P comme… le Petit Prince et le Poussin

Aujourd’hui à la une

La parenthèse enchantée du voyage sur la côte basque se referma trop vite. De manière inespérée, Pierre avait obtenu une permission plus longue qu’il ne l’attendait pour venir se marier en métropole mais le mois accordé touchait à sa fin. Il fallut bien se séparer, reprendre l’avion pour Oran puis regagner Mecheria.

Comme ils le faisaient déjà avant leur mariage, les nouveaux époux continuèrent de s’écrire tous les jours même si, compte tenu des circonstances, les lettres ne se débloquaient que par paquet, au petit bonheur des cantonnements et de la poste militaire. Les choses se compliquèrent encore quand Pierre fut envoyé à Asla, à plus de quatre-vingt kilomètres au sud de Mecheria, où la liaison courrier ne se faisait plus que deux fois par semaine dans le meilleur des cas.

La plus touchante des découvertes que j’ai faite dans leur correspondance, parce qu’elle me concerne très directement, est ce télégramme et cette lettre du 10 juillet 1957 où mon père exprime toute sa joie après que ma mère lui a appris qu’elle était enceinte.

Nous allons avoir un poussin à nous…

Et oui, les générations précédentes survécurent sans ce téléphone dont nous n’accepterions en aucune circonstance de nous passer aujourd’hui… Mais qui se souvient des télégrammes qui portaient les nouvelles à la vitesse de l’éclair ? Ils avaient le parfum de l’exceptionnel et de l’urgence. Celui-ci, surtout, reflétait l’inquiétude de l’amoureux qui savait combien son amoureuse attendait impatiemment sa réaction. Pas question de lui faire subir les caprices de la poste militaire !

Évidemment la séparation se fit plus pesante encore. Déjà maintenu sous les drapeaux au-delà de son temps normal de service accompli depuis la mi-avril, Pierre s’était résigné à la rallonge de six mois devenue habituelle et qui le mènerait jusqu’à mi-octobre. Le couple fut au désespoir d’apprendre finalement que la classe 55/2B ne pouvait espérer de libération avant la fin novembre.

L’Athos II et le transport de troupes – Photo collection Jean-Michel Tasse

Chaque jour comptait pour une éternité. Le 20 novembre 1957, Pierre embarquait enfin sur l’Athos II pour faire le dernier trajet d’Oran à Marseille. Le 8 janvier suivant, il était officiellement rendu à la vie civile. Lui, le Parisien de toujours, avait décidé de s’installer à Reims, dans le pays de sa femme où il avait le projet de se bâtir un avenir professionnel.
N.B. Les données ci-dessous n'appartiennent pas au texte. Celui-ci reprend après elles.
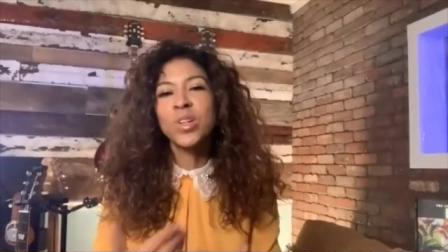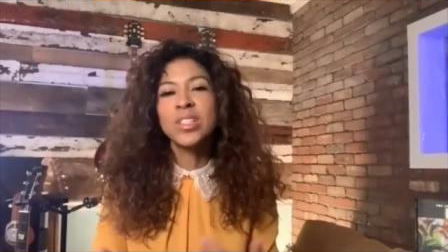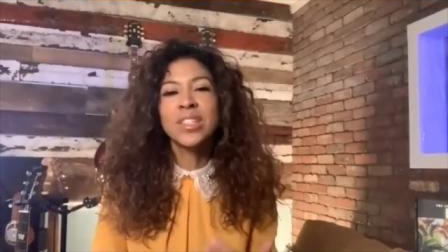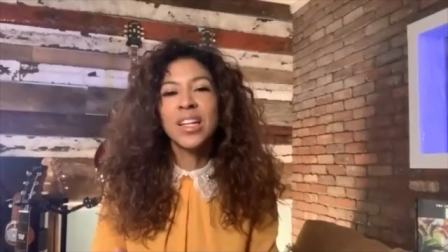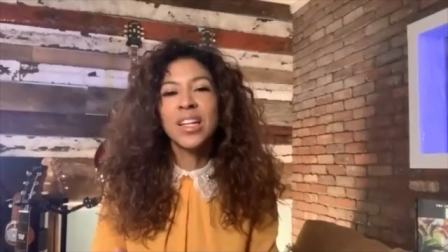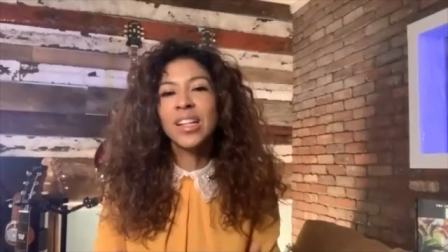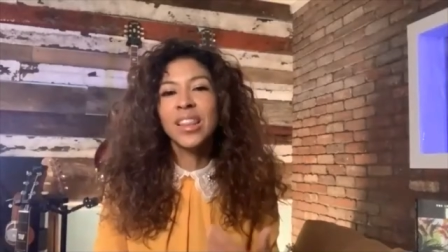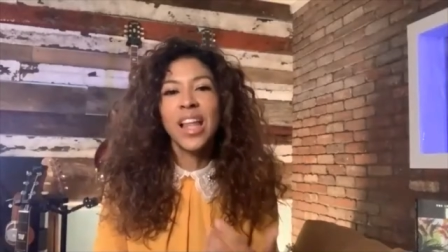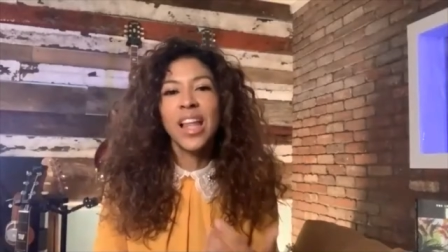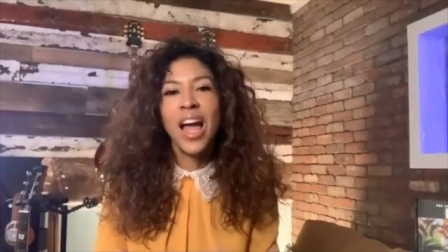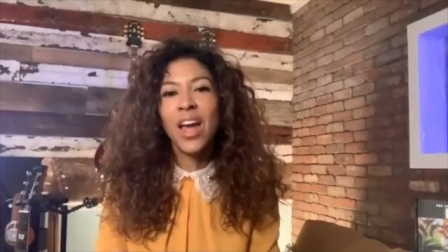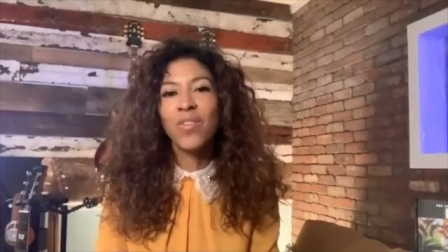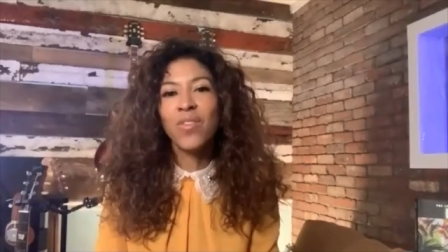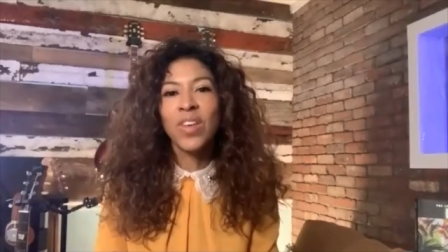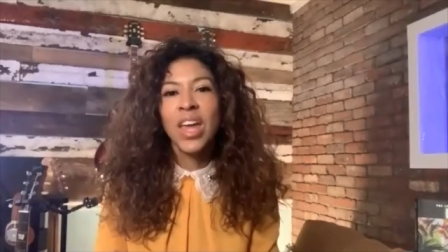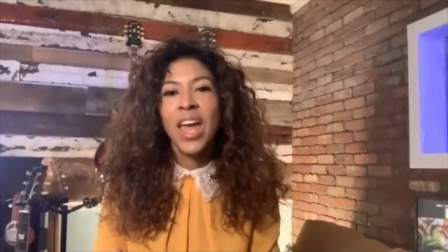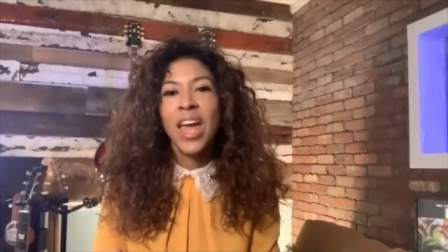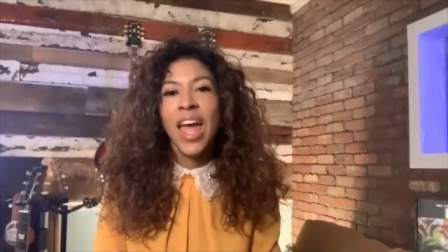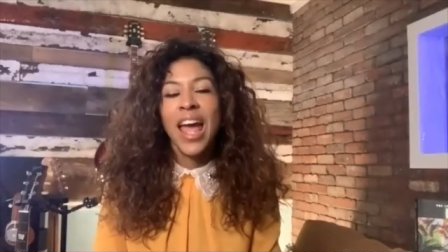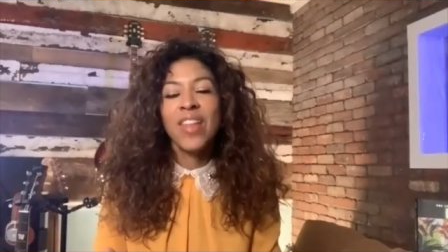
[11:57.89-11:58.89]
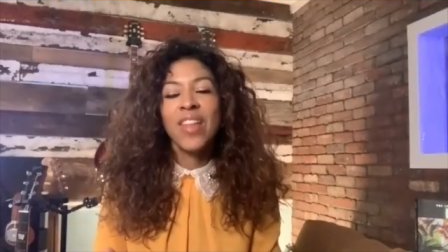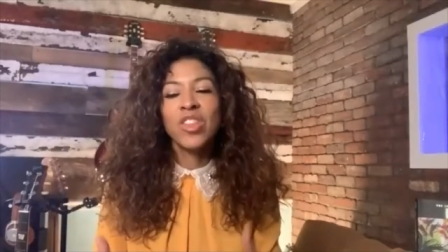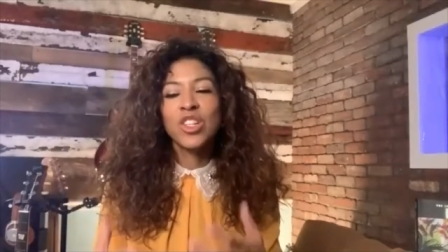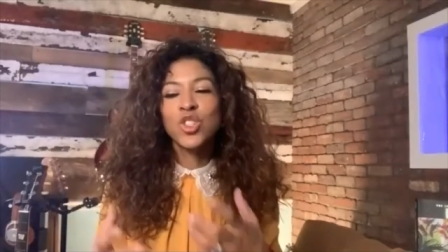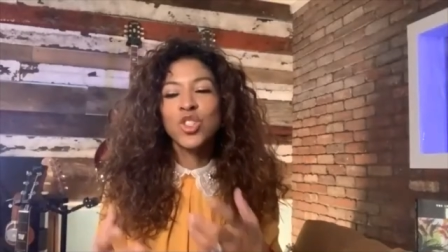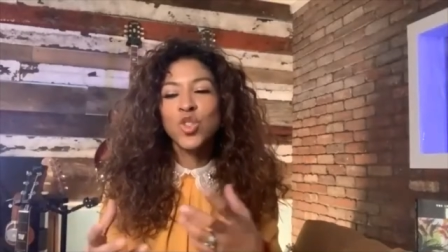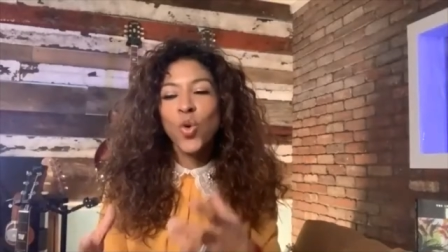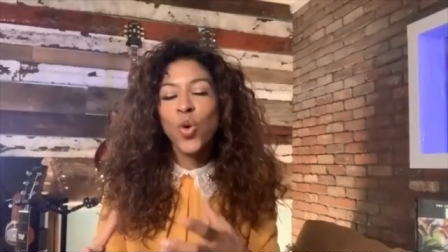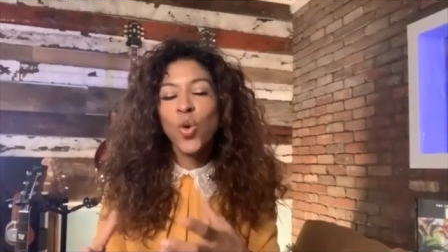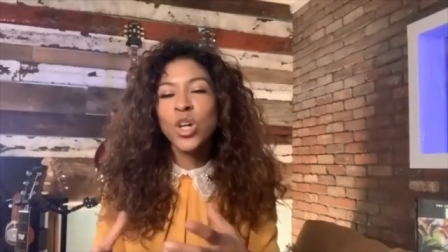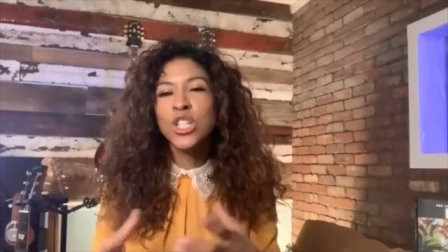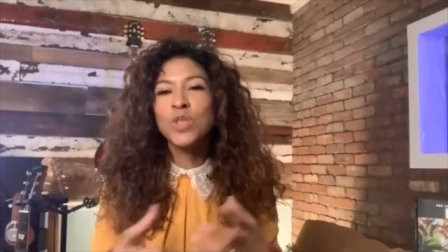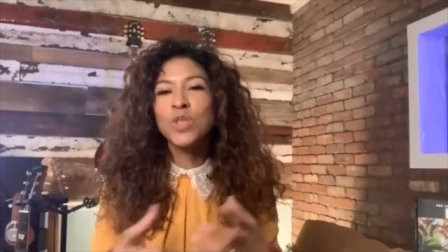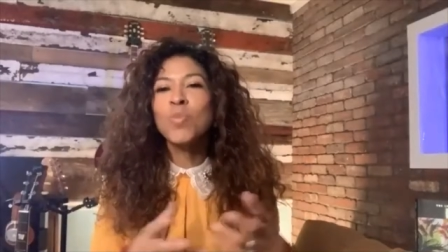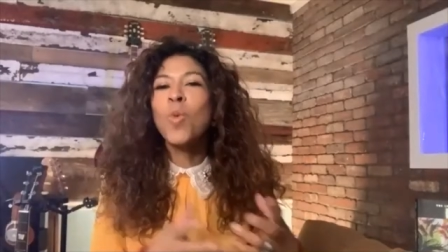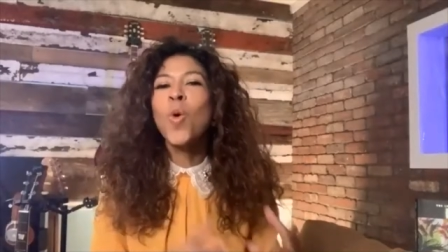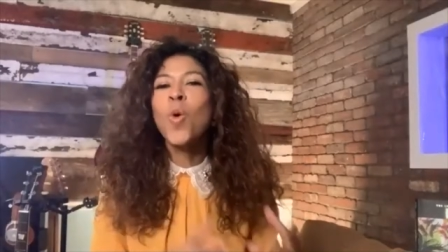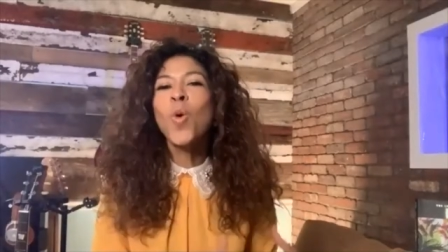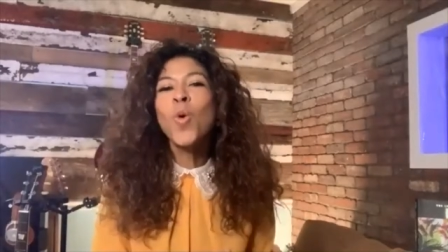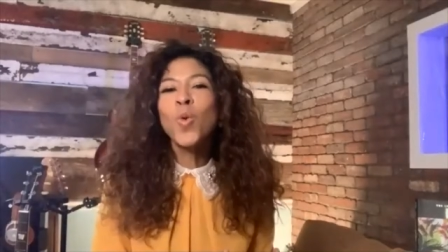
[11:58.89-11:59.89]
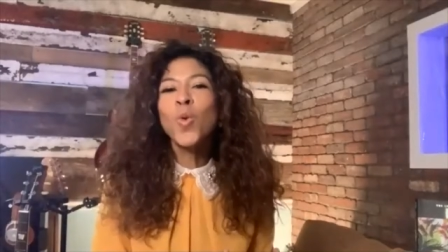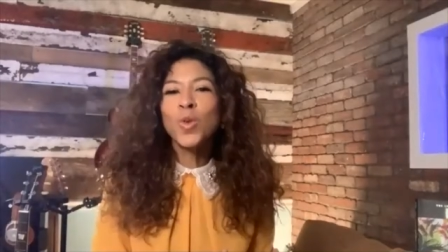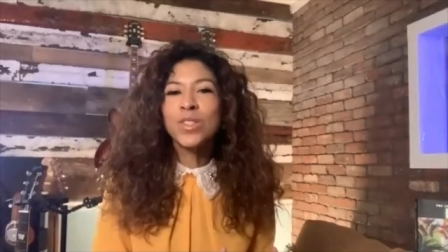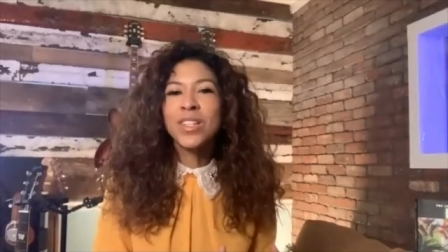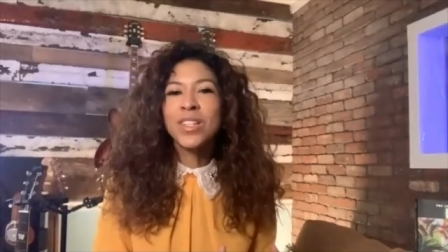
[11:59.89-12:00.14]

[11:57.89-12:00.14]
stay alive, and the stories mold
Le premier achat qu’il fit en rentrant en métropole, il y pensait depuis des mois, depuis qu’il avait reçu cette lettre. Il fut pour ce Petit Prince auquel il avait si souvent rêvé dans l’âpreté de la steppe oranaise, qu’il avait raconté à Ginette au fil de leur correspondance et qu’il s’imaginait déjà lire à son poussin.

Le Petit Prince
Édition du 15 février 1956
Tu vois, je crois que nous arriverons à nous en sortir.

Mon premier livre ! Il était temps que mon père revienne : moins de trois mois plus tard, je débarquais à la conquête du vaste monde. Le Petit Prince a bercé mon enfance et six décennies après, il est toujours dans ma bibliothèque. Un peu malmené, un peu crayonné, un peu débroché… mais toujours là.

Aujourd’hui seulement, il prend pour moi un sens différent à la lecture de ce quotidien qu’il racontait dans ses lettres. Je confronte la misère qu’il rencontrait tous les jours autour de lui, au ksour ou chez les nomades, et la vision idéalisée du désert portée par Saint-Exupéry. Peut-être ce conte était-il pour lui une sorte d’exorcisme, une manière de ne ramener dans ses bagages que la beauté d’un pays qui venait de le happer à son corps défendant et de laisser tout le reste derrière lui.